§ **Task**: Restate the following entries exactly. Keep the pictures out.

*** Extracted material ***

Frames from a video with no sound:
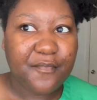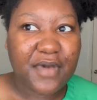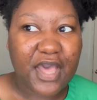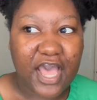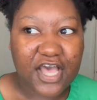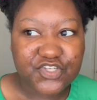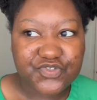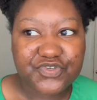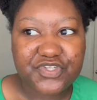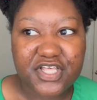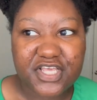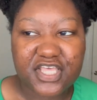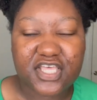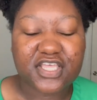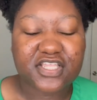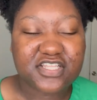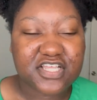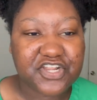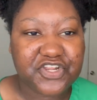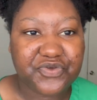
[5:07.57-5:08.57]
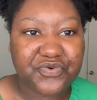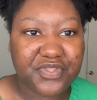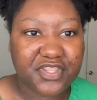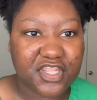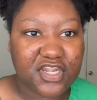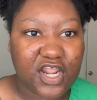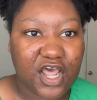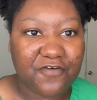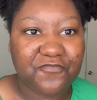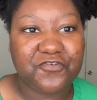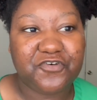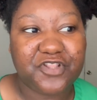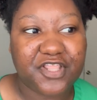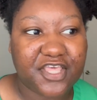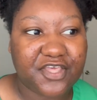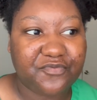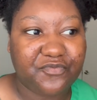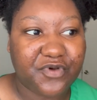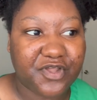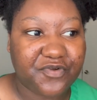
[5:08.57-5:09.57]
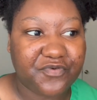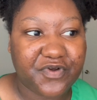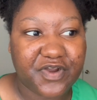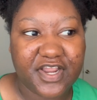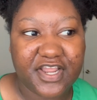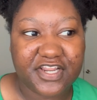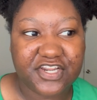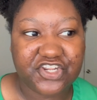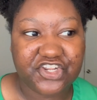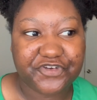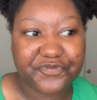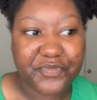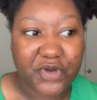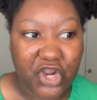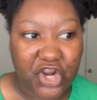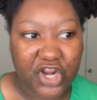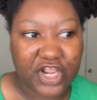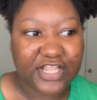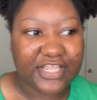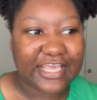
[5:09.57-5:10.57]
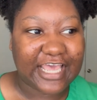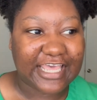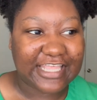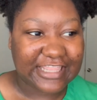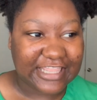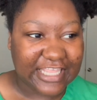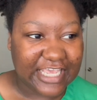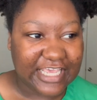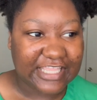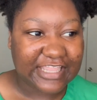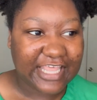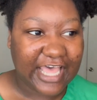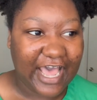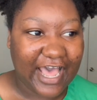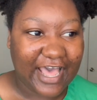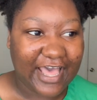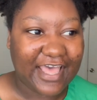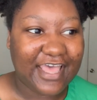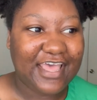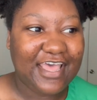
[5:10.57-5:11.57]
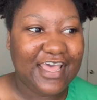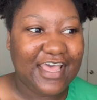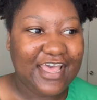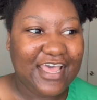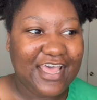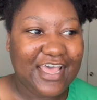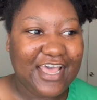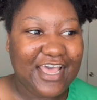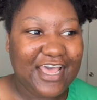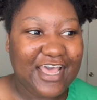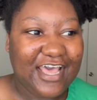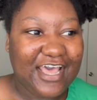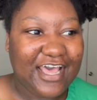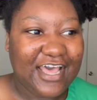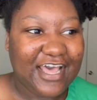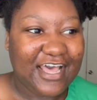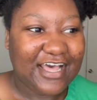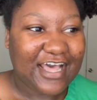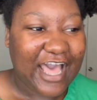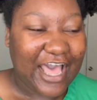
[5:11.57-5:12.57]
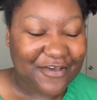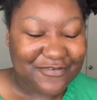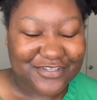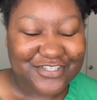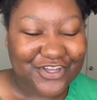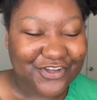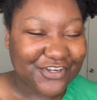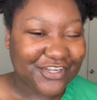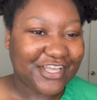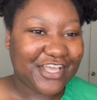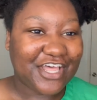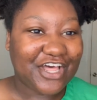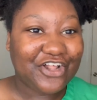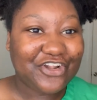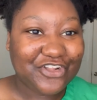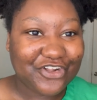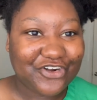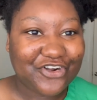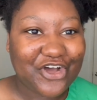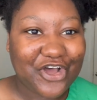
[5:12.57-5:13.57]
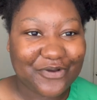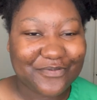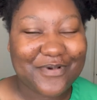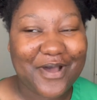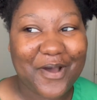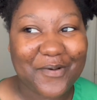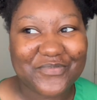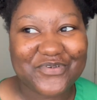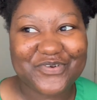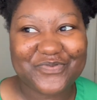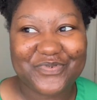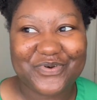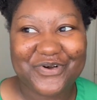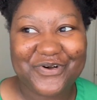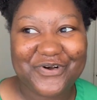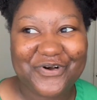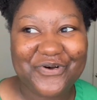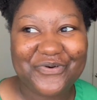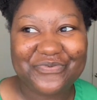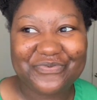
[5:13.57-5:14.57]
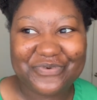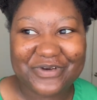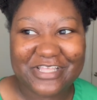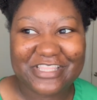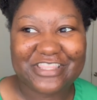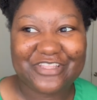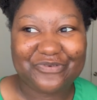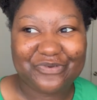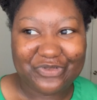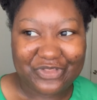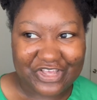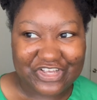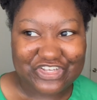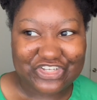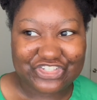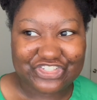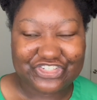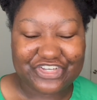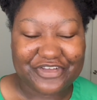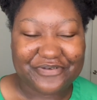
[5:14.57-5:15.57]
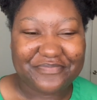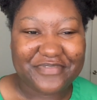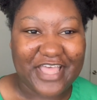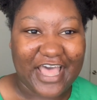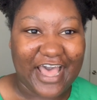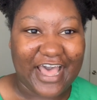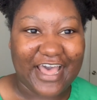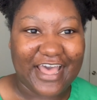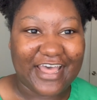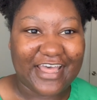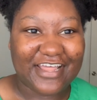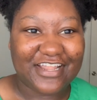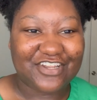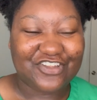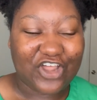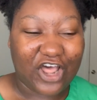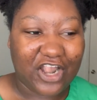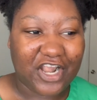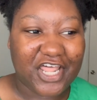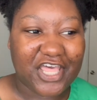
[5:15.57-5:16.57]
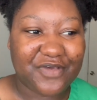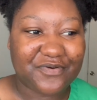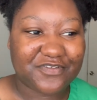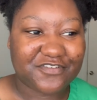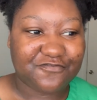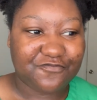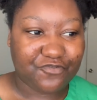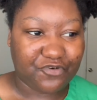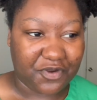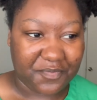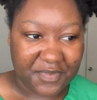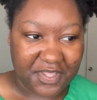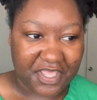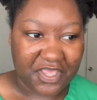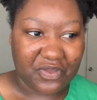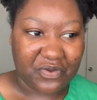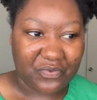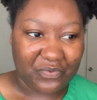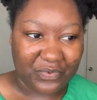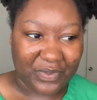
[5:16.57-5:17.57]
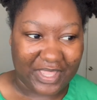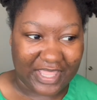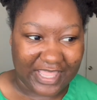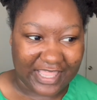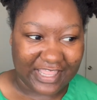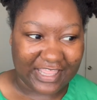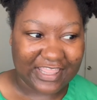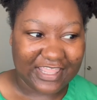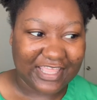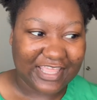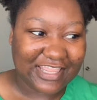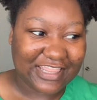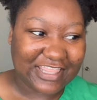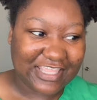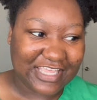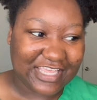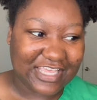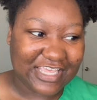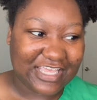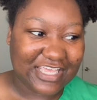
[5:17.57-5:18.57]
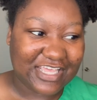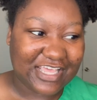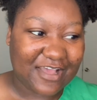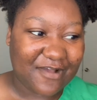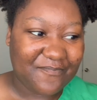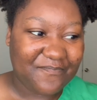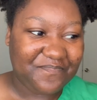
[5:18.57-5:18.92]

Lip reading: But as we're like continuing the novel, like when we're in Damara, like I think that I was starting to get a little uncomfortable with the relationship that Dolly was forming with the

*** End of Extracted material ***

§ **Answer box**:
Frames from a video with no sound:
[5:07.57-5:08.57]
[5:08.57-5:09.57]
[5:09.57-5:10.57]
[5:10.57-5:11.57]
[5:11.57-5:12.57]
[5:12.57-5:13.57]
[5:13.57-5:14.57]
[5:14.57-5:15.57]
[5:15.57-5:16.57]
[5:16.57-5:17.57]
[5:17.57-5:18.57]
[5:18.57-5:18.92]

Lip reading: But as we're like continuing the novel, like when we're in Damara, like I think that I was starting to get a little uncomfortable with the relationship that Dolly was forming with the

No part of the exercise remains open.